- **INPUT FOR THIS TASK**
- Opening Delimiter -

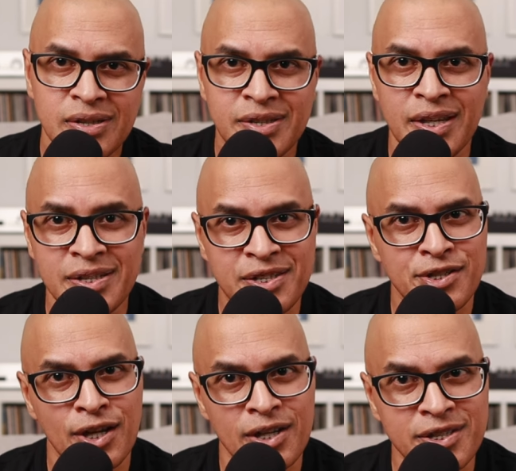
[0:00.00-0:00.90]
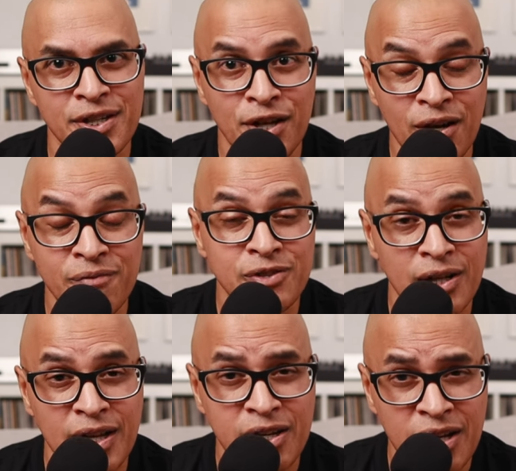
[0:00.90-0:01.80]
did just enough to
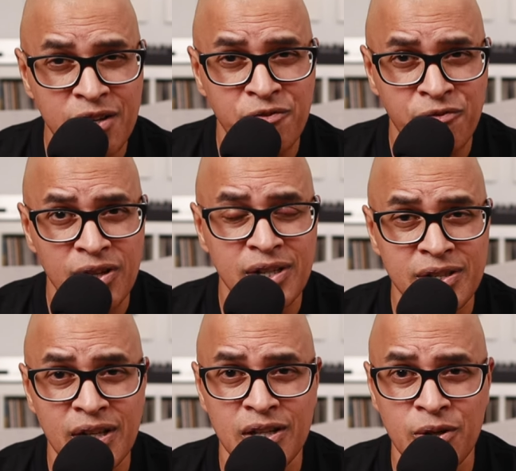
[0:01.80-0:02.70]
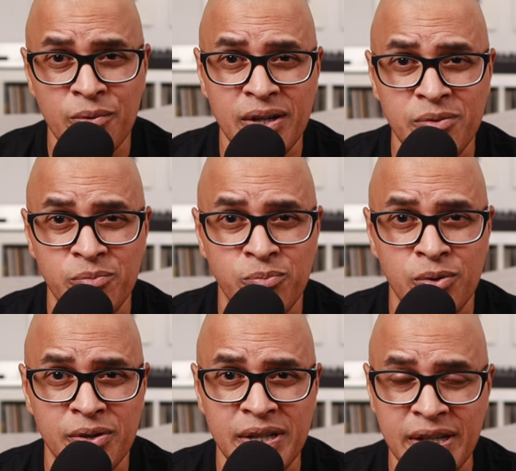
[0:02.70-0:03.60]
like kind of fill in that low end
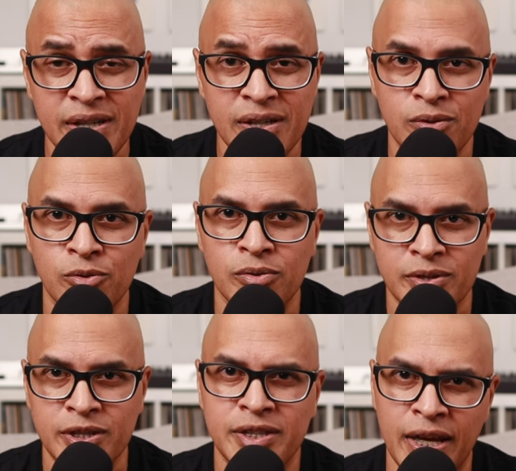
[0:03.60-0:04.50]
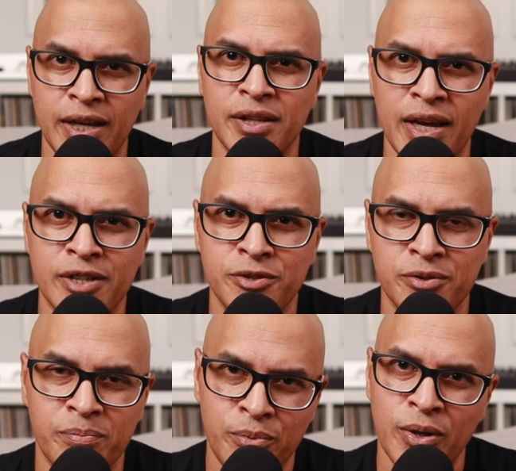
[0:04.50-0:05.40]
where needed, or just take in the
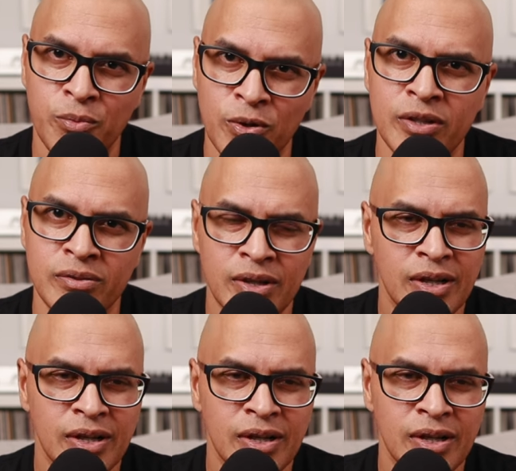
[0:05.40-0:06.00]
extra 0.1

- Closing Delimiter -

- **ACTION ITEM**
Reproduce word for word the lines from the one containing "[0:00.90-0:01.80]" through the end of the data, both ends kept. Drop the pictures.

- **TASK SOLUTION**
[0:00.90-0:01.80]
did just enough to
[0:01.80-0:02.70]
[0:02.70-0:03.60]
like kind of fill in that low end
[0:03.60-0:04.50]
[0:04.50-0:05.40]
where needed, or just take in the
[0:05.40-0:06.00]
extra 0.1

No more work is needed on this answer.